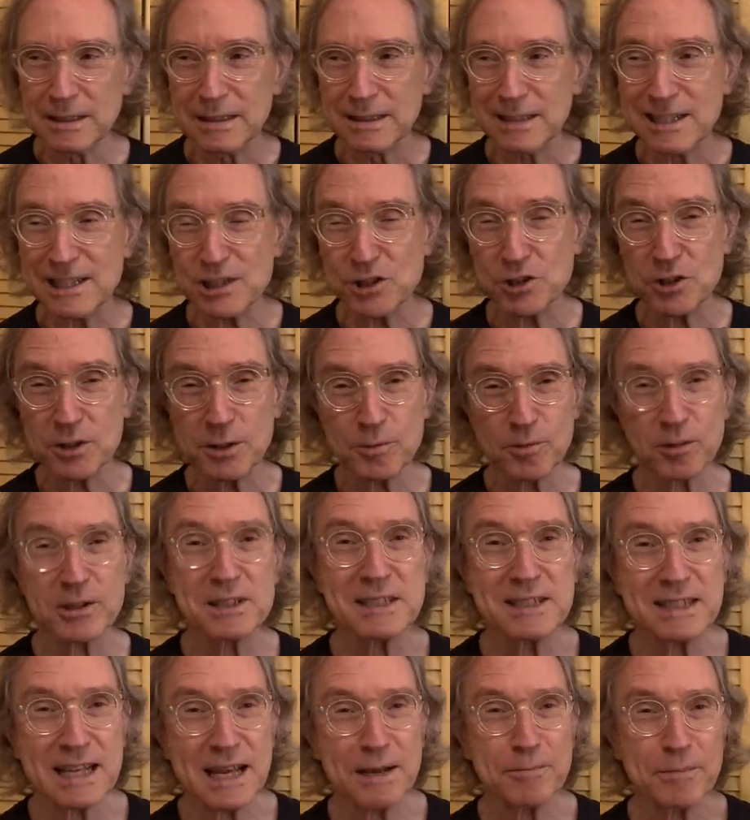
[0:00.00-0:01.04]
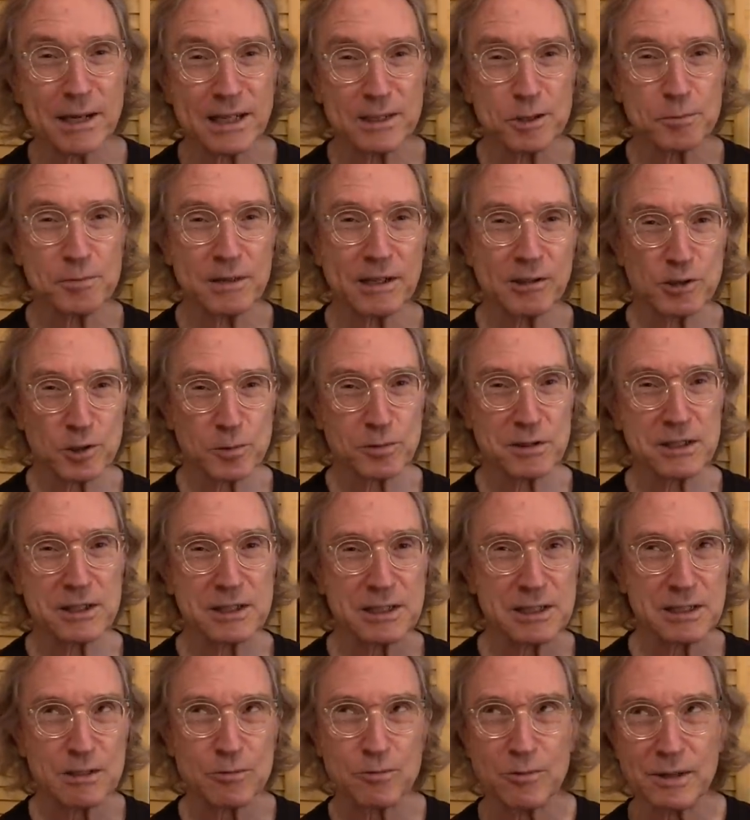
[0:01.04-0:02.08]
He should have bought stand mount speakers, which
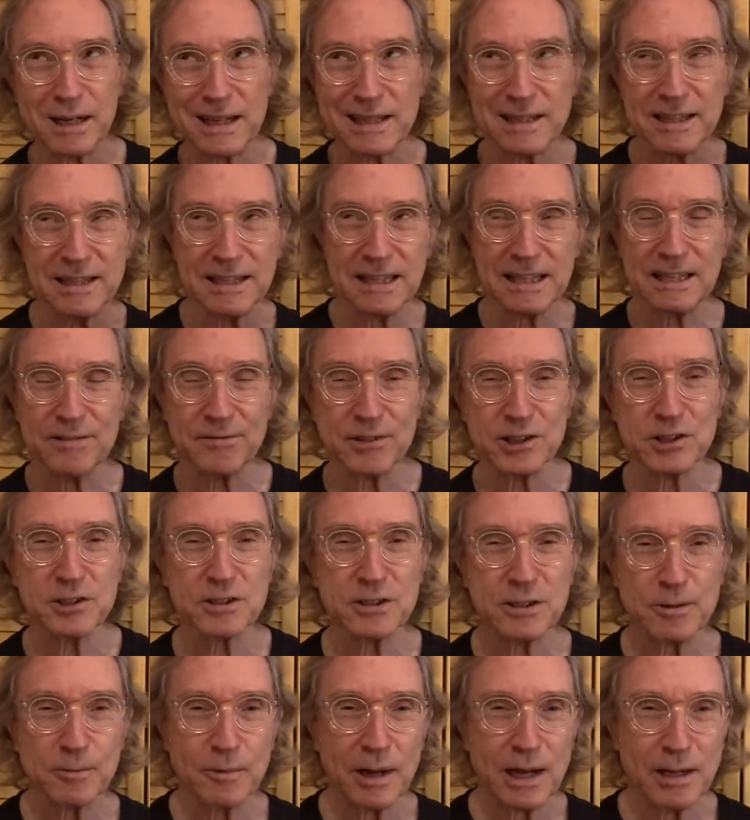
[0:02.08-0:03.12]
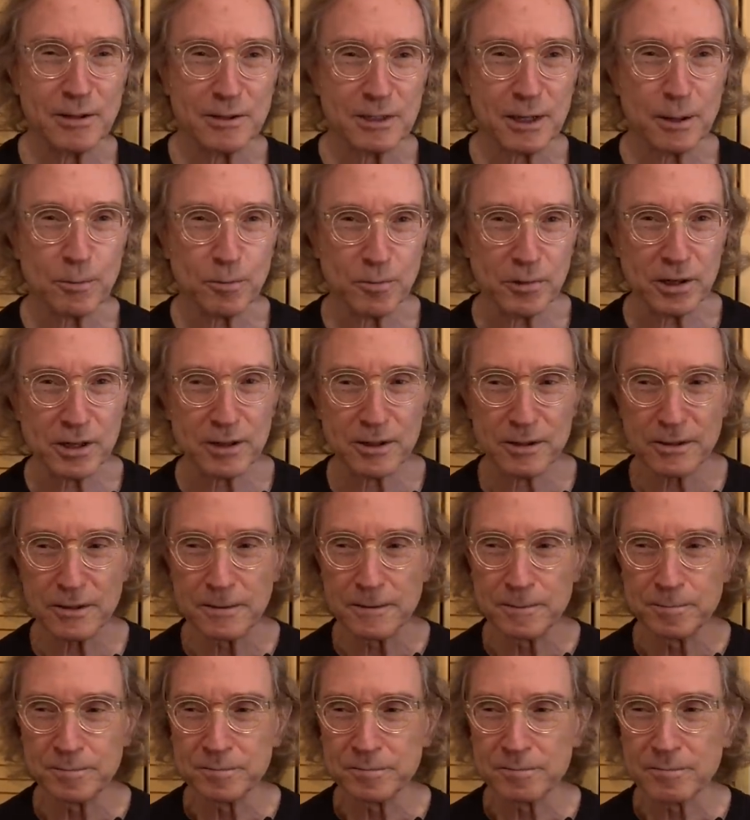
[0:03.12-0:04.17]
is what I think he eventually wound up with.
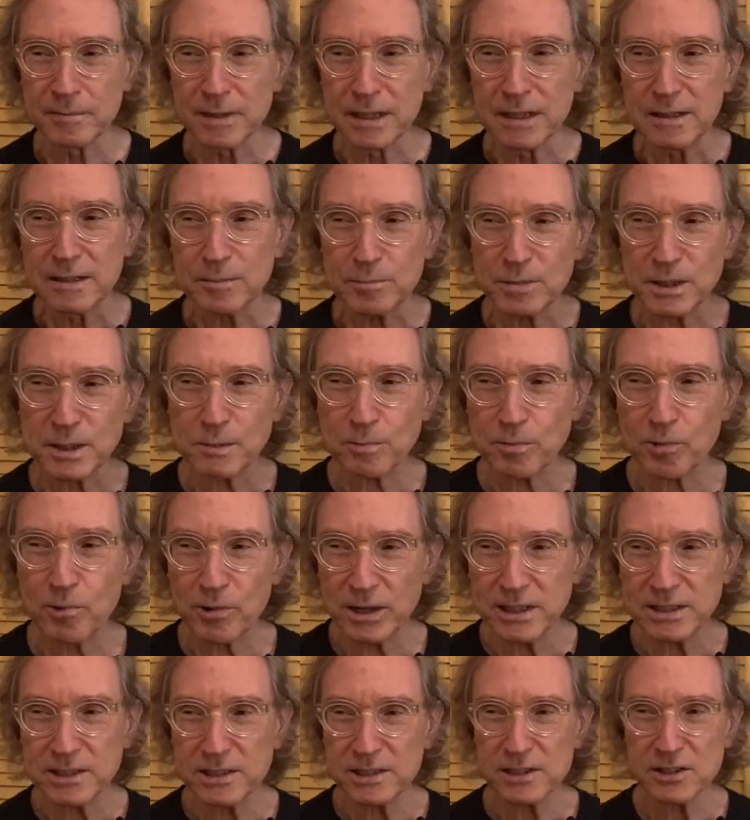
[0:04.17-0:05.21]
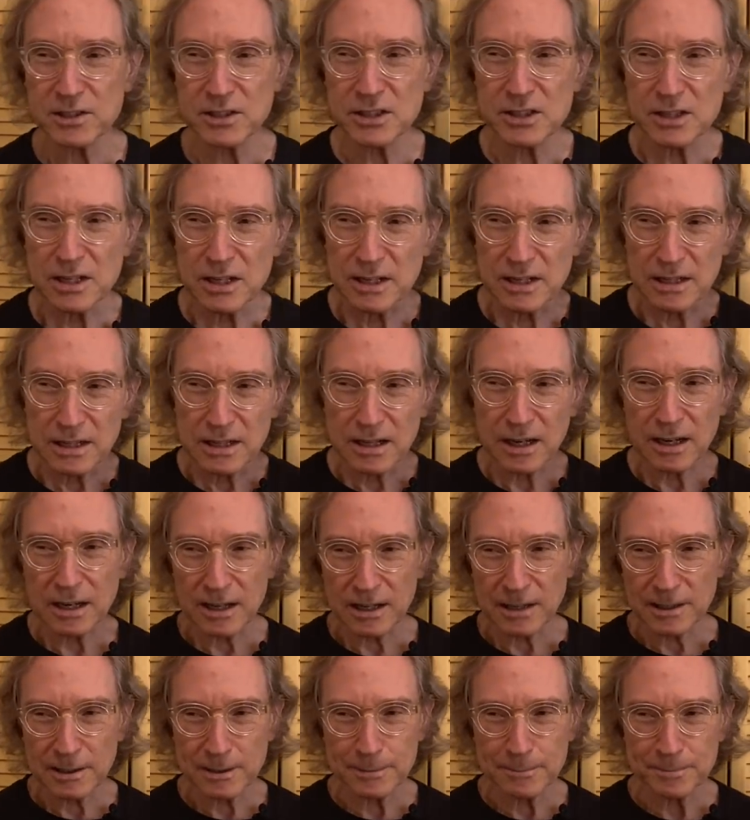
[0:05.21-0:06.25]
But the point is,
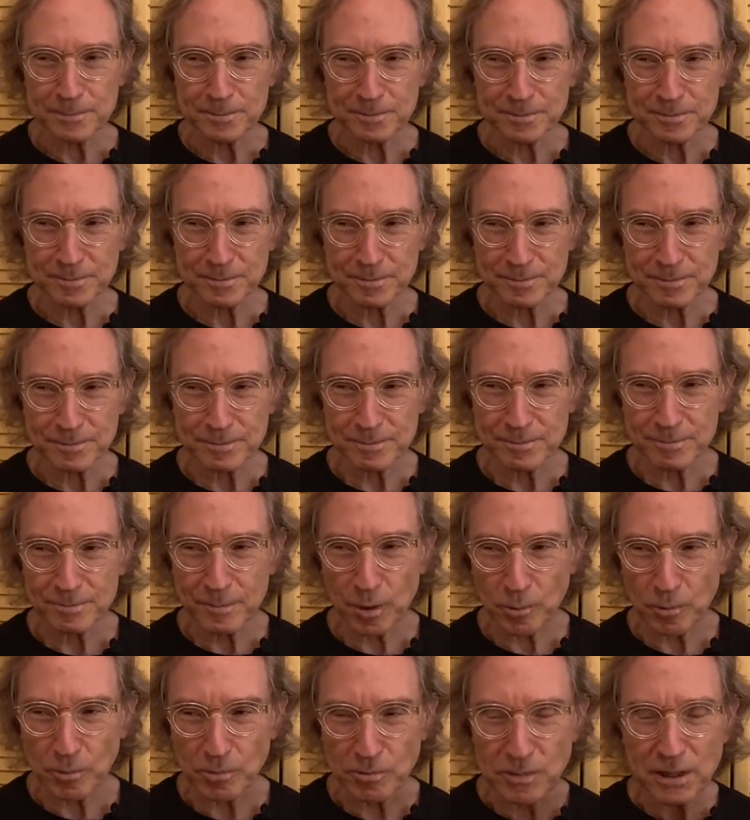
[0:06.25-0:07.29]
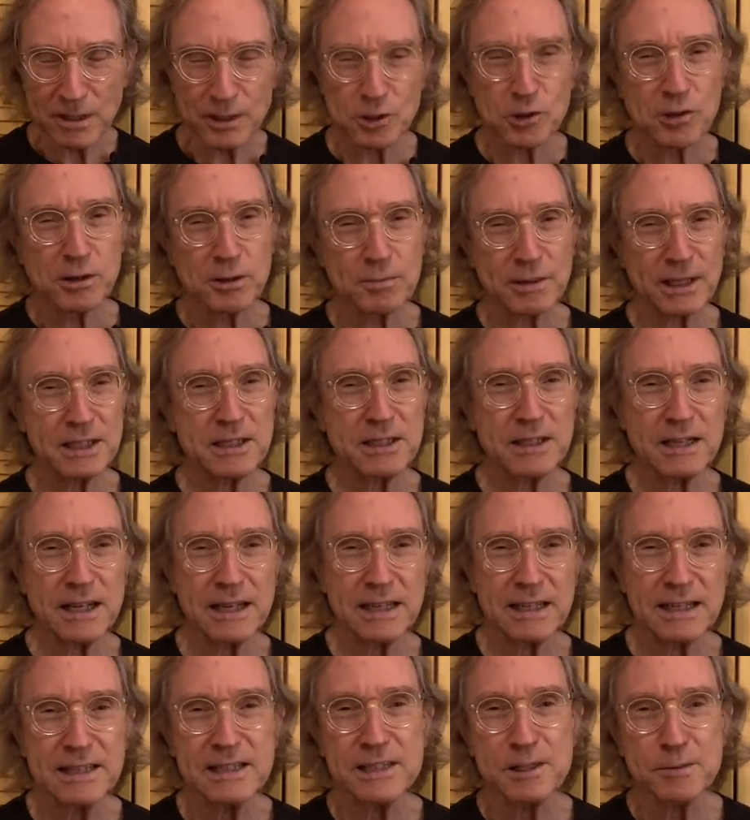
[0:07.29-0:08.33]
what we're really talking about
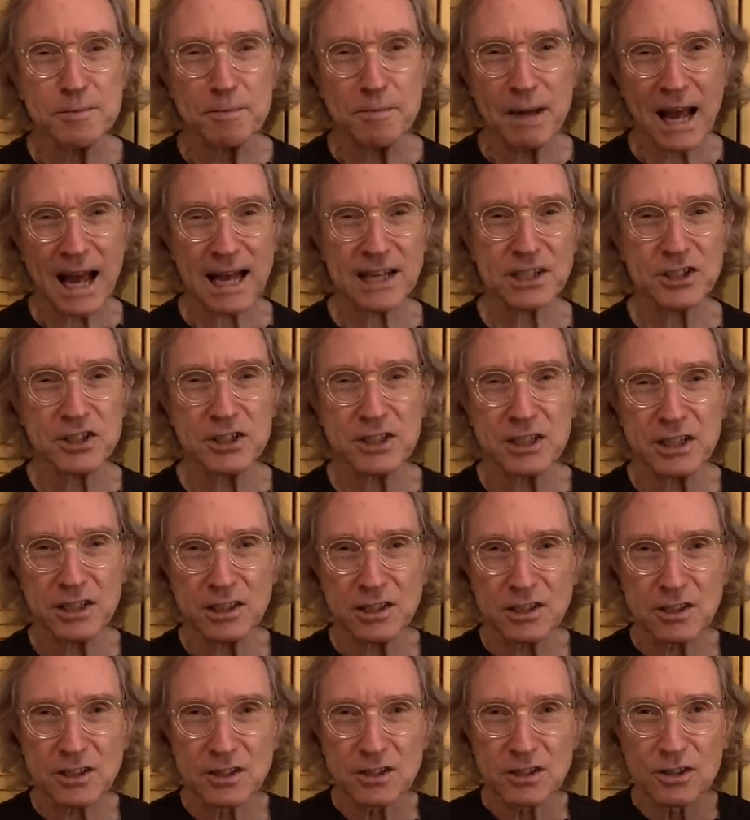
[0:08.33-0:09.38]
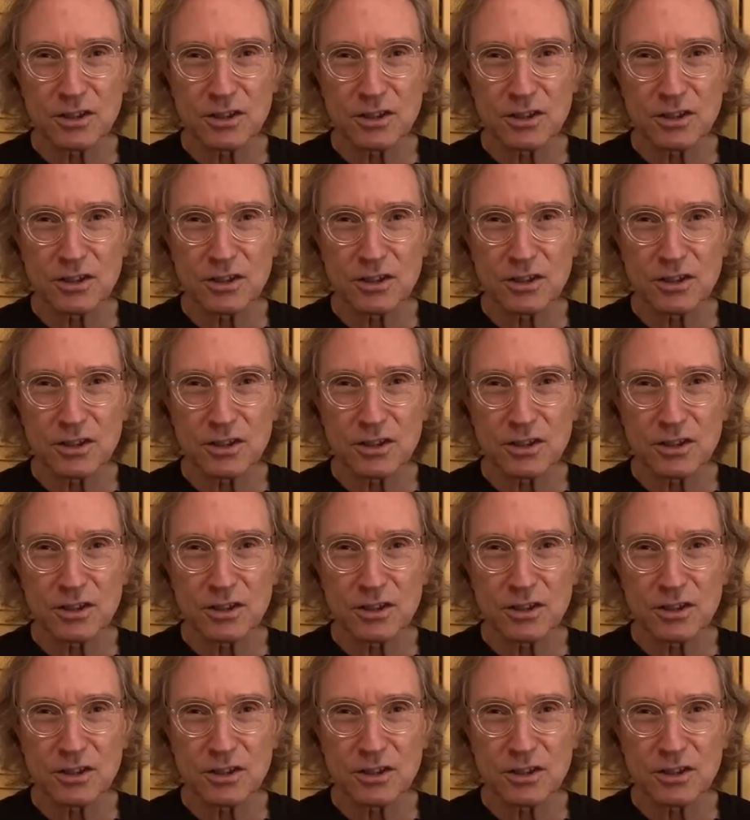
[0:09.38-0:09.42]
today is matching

━━━━━━━━━━━━━━━━

## Work instruction
Repeat the data word for word, excluding any image.

## Task result
[0:00.00-0:01.04]
[0:01.04-0:02.08]
He should have bought stand mount speakers, which
[0:02.08-0:03.12]
[0:03.12-0:04.17]
is what I think he eventually wound up with.
[0:04.17-0:05.21]
[0:05.21-0:06.25]
But the point is,
[0:06.25-0:07.29]
[0:07.29-0:08.33]
what we're really talking about
[0:08.33-0:09.38]
[0:09.38-0:09.42]
today is matching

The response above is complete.